You train the model until you cannot improve it more (for instance, relying on the MAE score of sj_test_X).

When you are satisfied with your model, just do for each city (for instance San Juan):
sj_full_X = pd.concat(sj_train_X, sj_test_X])
sj_full_y = pd.concat(sj_train_y, sj_test_y])
sj_best_model = model.fit(sj_full_X, sj_full_y, **your optimized model parameters)

Then comes the submission step. Do just as in the benchmark:

Captura

Of course it’s up to you to adapt the ‘preprocess_data’ function of the benchmark so that this function will apply on dengue_features_test exactly the same transformations that those you did on dengue_features_train.
For example if the only preprocessing stuff you made to dengue_features_train is StandardScaler(), just do the same with dengue_features_test. Do not forget that Iquito and San Juan have to be processed separately!

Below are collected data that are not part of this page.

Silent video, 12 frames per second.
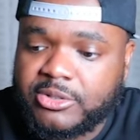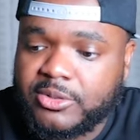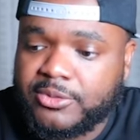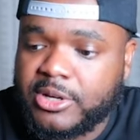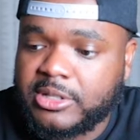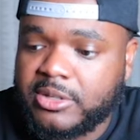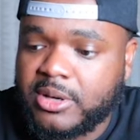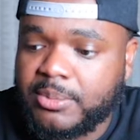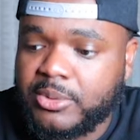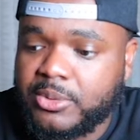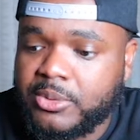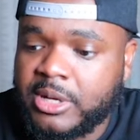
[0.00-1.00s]
So for
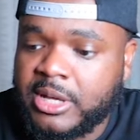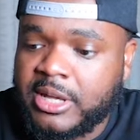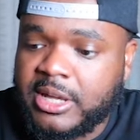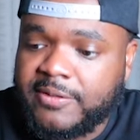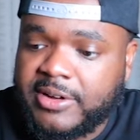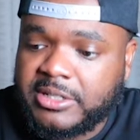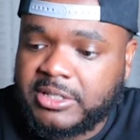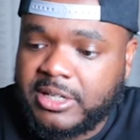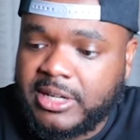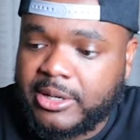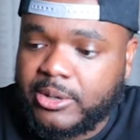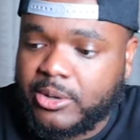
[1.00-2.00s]
example, if I just
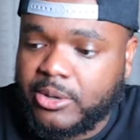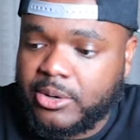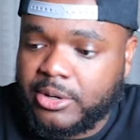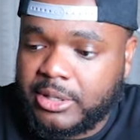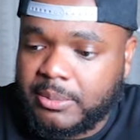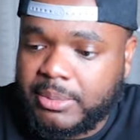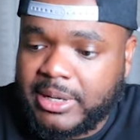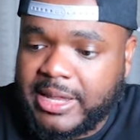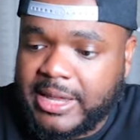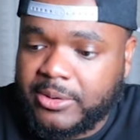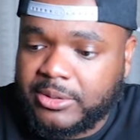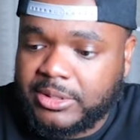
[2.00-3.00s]
click on
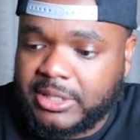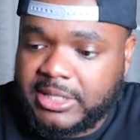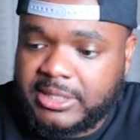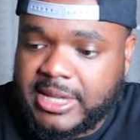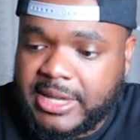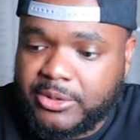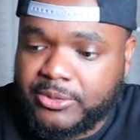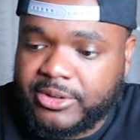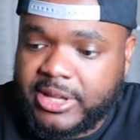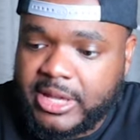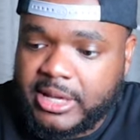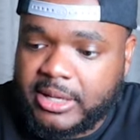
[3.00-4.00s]
play on this ad over
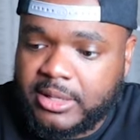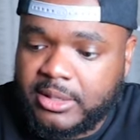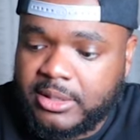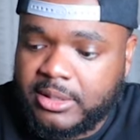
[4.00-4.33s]
here,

You should not obtain so similar results for both Iquito and San Juan. It looks like you have applied dengue_features_test to your San Juan model or to you Iquito model, instead of applying dengue_features_tes.loc['sj'] to your San Juan model and dengue_features_tes.loc['iq'] to your Iquito model.

Or maybe you choosed to create an unique model for both Iquito and San Juan? Why not, if this is the case, just send your predictions as shown in the screenshot and done!

Thank you so much! We were able to get everything working correctly!